If you’re hoping for a “blue wave” in November, know what you’re rooting for.
The odds seem greater than 50-50 that Democrats will win control of the House of Representatives in the upcoming midterm elections. There’s a much smaller chance they’ll win the Senate and take total control of Congress.
But if they do, a triumphant moment for Democrats could collide with a grim reckoning in financial markets, as investors assess the consequences of a revived Democratic party—and conclude it’s bad news.
The worry wouldn’t be about a gridlocked government in 2019, but a higher likelihood of a left-leaning Democratic president winning in 2020. “Investors [would] perceive a greater chance of a progressive agenda in 2021, which could include a rollback of fiscal stimulus and deregulatory efforts,” Morgan Stanley analysts wrote in a recent election preview. “A ‘blue sweep’ doesn’t immediately shift policy, but implies an electorate that makes medium-term change more likely.”
Democratic policies haven’t mattered much since Trump won in 2016. With Republicans in charge of the legislative and executive branches, they’ve been able to pass sweeping tax cuts, slash regulations and bury just about every Democratic initiative.
The Democrats’ agenda would suddenly get more attention if Dems swept the midterms—and investors might discover some planks unfriendly to markets. Democrats, for instance, want to roll back some of the Trump tax cuts, pushing the corporate tax rate from its new level of 21% to at least 25% (it was 35% before). They’d also raise taxes on wealthy individuals and impose the estate tax on more families. They also favor a much higher minimum wage than the current federal standard of $7.25 per hour. Those might be reasonable policies, but they’d likely detract from corporate profits and put downward pressure on stocks.
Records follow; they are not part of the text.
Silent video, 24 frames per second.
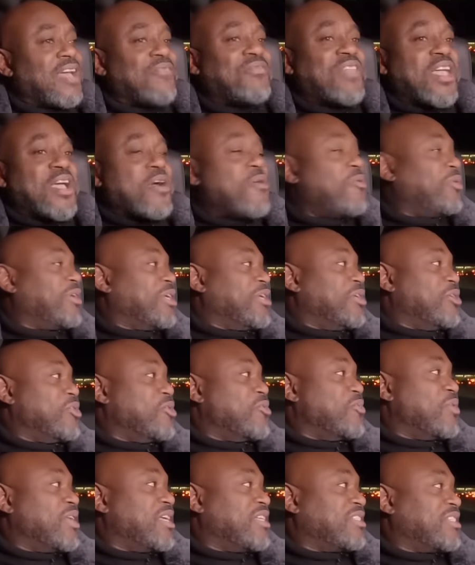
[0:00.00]
if they only
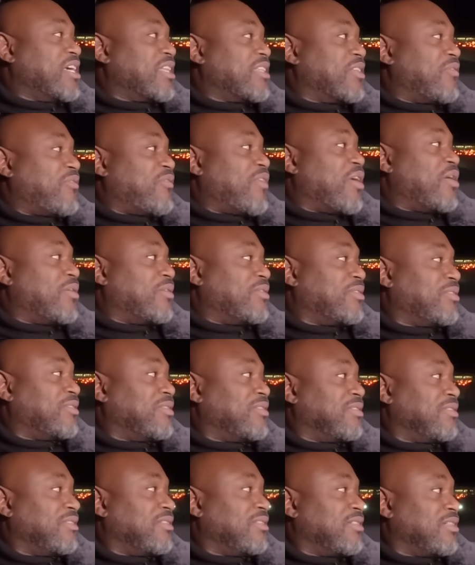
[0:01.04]
knew what each other felt,
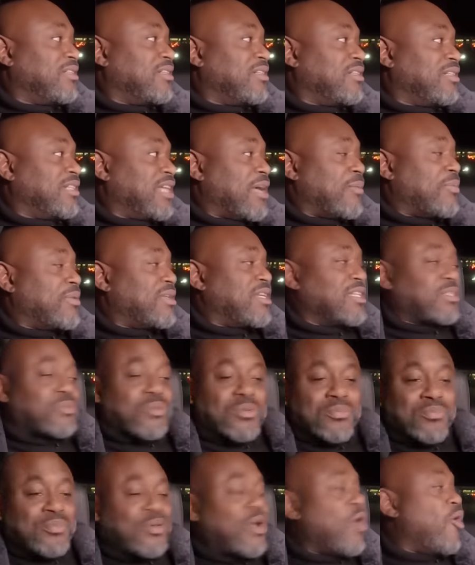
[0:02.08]
they would,
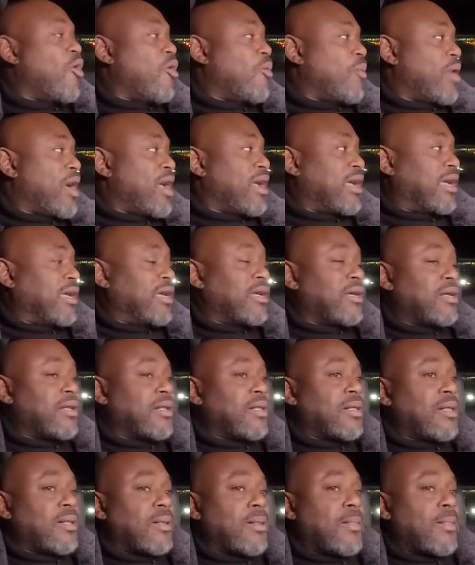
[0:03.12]
this would go away. Mm-hmm.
New agenda could cut profits
The “Medicare for all” plan Bernie Sanders ran on as a presidential candidate in 2016 has caught on with more Democrats, even though it would require a doubling or even tripling of federal taxation. Then there is Sen. Elizabeth Warren’s “Accountable Capitalism Act,” legislation designed to redirect some of the profits of public companies from shareholders to workers. Again, these ideas might have merit, but they’d also remake parts of the economy in ways that could cause great uncertainty and trim corporate profits.
While Trump is president, he’d still be able to veto any legislation a Democratic-controlled Congress might pass. And there’s no chance Dems can gain a veto-proof majority. So split government through 2020 would probably produce a lot of political sparks—and perhaps a Trump impeachment vote—but Republican policies Trump has put in place would remain.
A Democratic sweep in 2018, however, would indicate a stronger preference among voters for leftist policies than most political forecasters currently detect. That would suggest a bigger opening for a Sanders-style Democratic presidential nominee than there was in 2016.
If Democratic gains in November are more modest than the blue-sweep scenario, stock investors could enjoy decent post-elections returns. Stocks typically struggle in the weeks before a midterm election, as investors wrestle with uncertainty. But there’s typically a rally once the election is over.
Since 1945, the S&P 500 has risen an average of 16.7% in the 12 months following a midterm election year, according to research firm CFRA. And stocks have registered a 12-month gain following every single midterm during that timeframe. When there’s a change in the majority in Congress—which seems likely this year, if Democrats take the House—the 12-month gain in the S&P 500 is smaller, but still averages 13%.
By this time next year, however, the rally could be kaput. Many economists expect economic growth to decline in 2019, as the tax-cut stimulus and a recent surge in government spending peter out. Political turmoil could further darken the outlook, with President Trump facing mounting legal problems. And if stocks sink before the next presidential election, that could become a political issue, too.